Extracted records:
┌────────

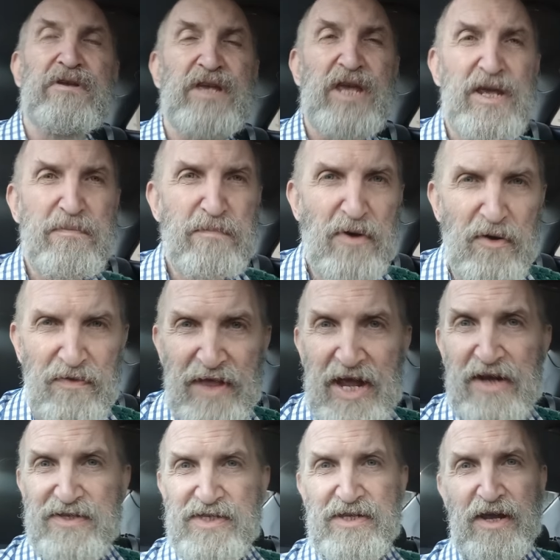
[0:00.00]
keep on
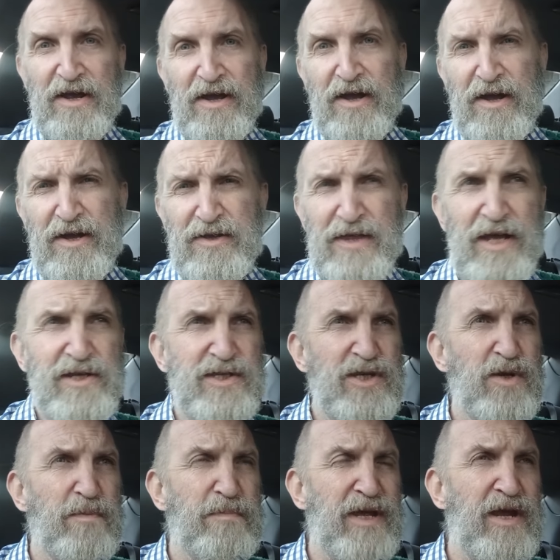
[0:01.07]
that
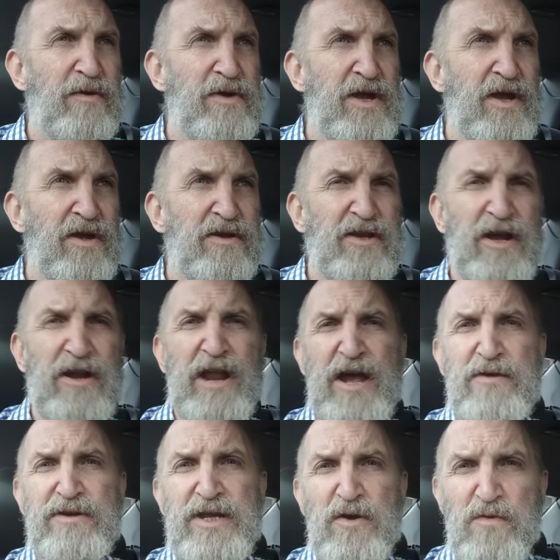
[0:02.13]
superior
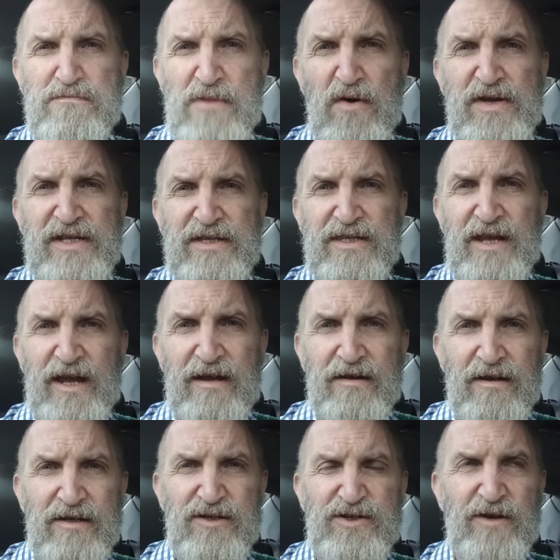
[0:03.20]
colonial mindset,
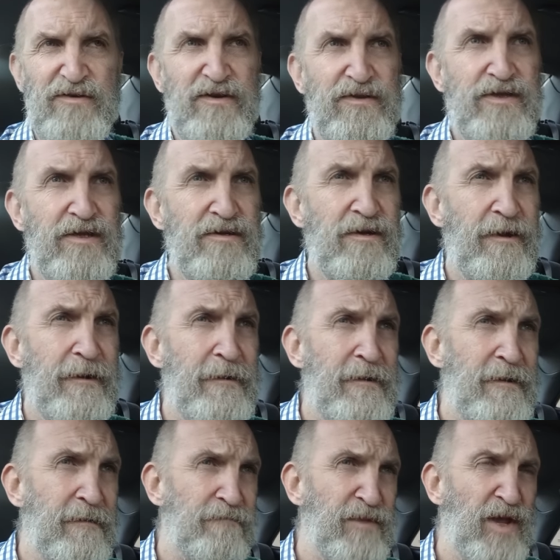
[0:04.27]
Jonathan.
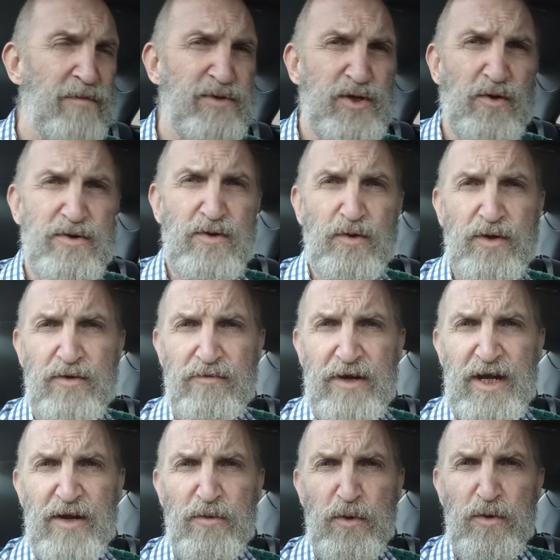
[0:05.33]
I'm sure your
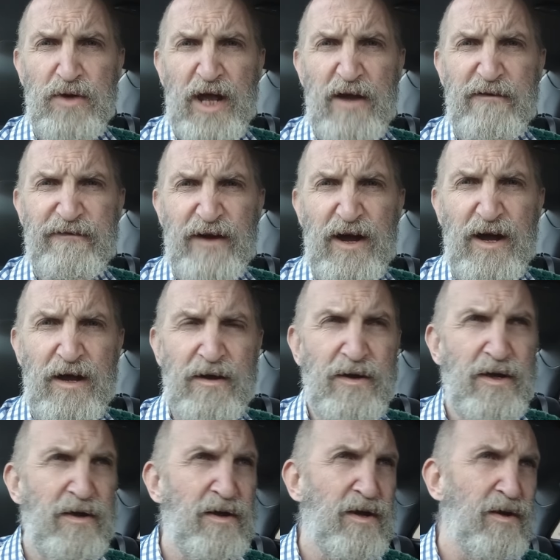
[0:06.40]
career will go far
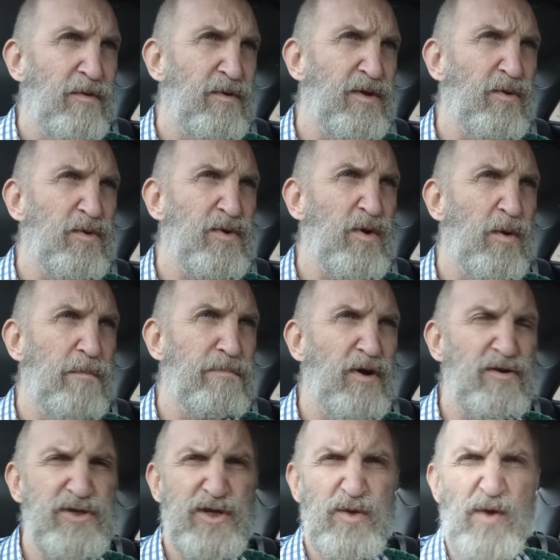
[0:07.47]
with all your
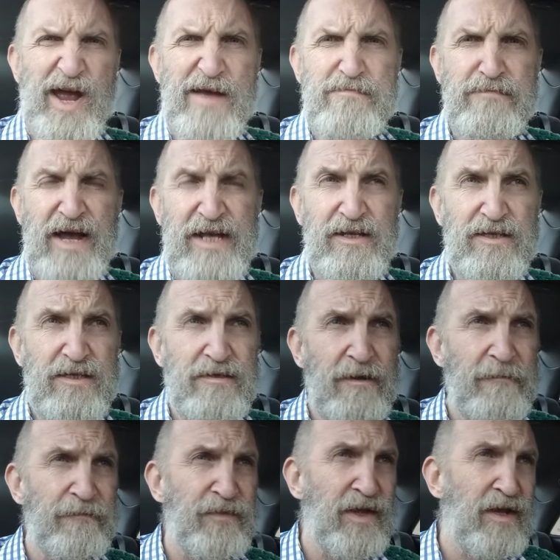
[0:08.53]
posh twat mates.
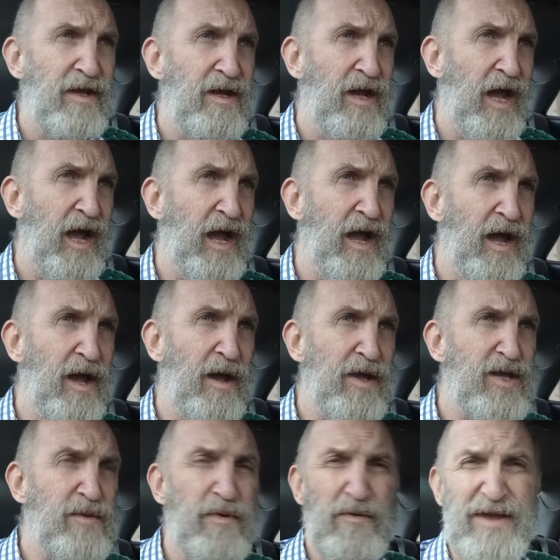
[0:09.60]

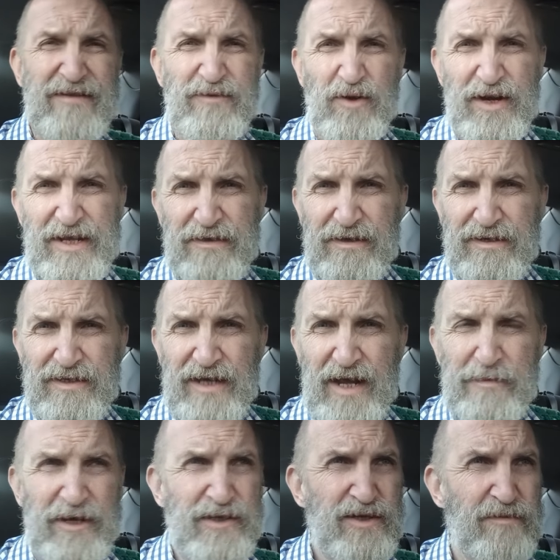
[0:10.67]
You probably haven't got anything to say
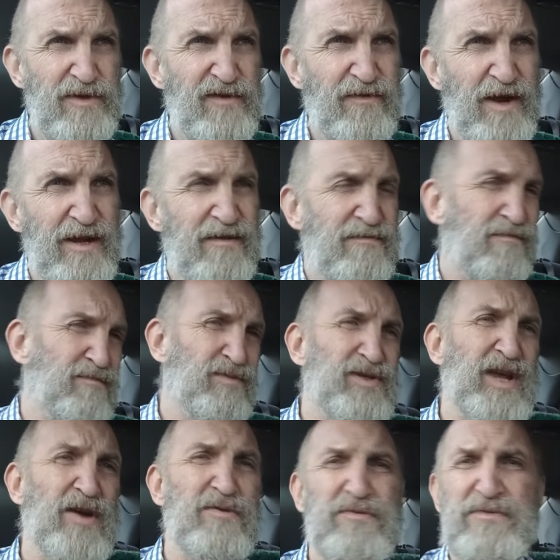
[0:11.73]
about Thomas Frank,
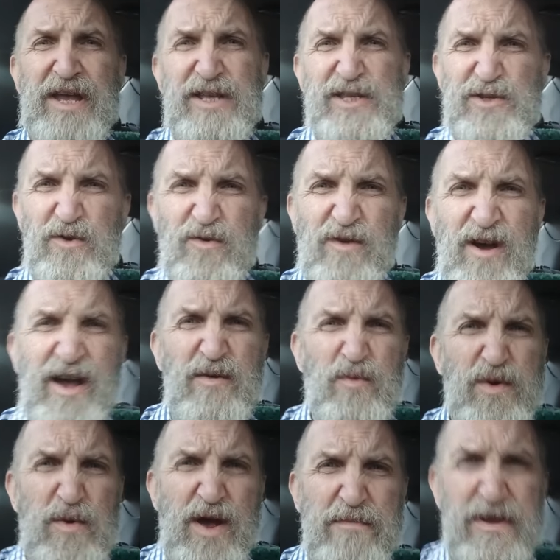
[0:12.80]
so that's all right.
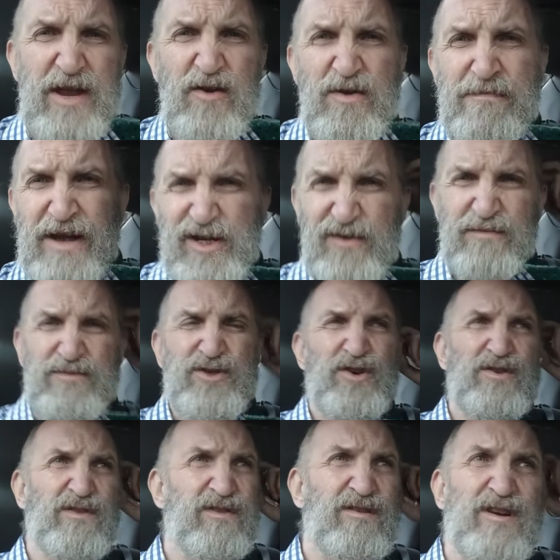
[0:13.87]
We won't be hearing much from
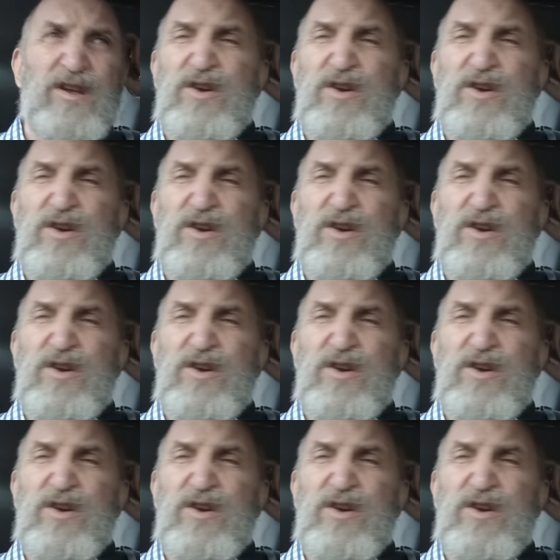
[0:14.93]
Jonathan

└────────

## Task to carry out
The reply must hold every line above exactly as written and none of the pictures.

## Answer area
[0:00.00]
keep on
[0:01.07]
that
[0:02.13]
superior
[0:03.20]
colonial mindset,
[0:04.27]
Jonathan.
[0:05.33]
I'm sure your
[0:06.40]
career will go far
[0:07.47]
with all your
[0:08.53]
posh twat mates.
[0:09.60]

[0:10.67]
You probably haven't got anything to say
[0:11.73]
about Thomas Frank,
[0:12.80]
so that's all right.
[0:13.87]
We won't be hearing much from
[0:14.93]
Jonathan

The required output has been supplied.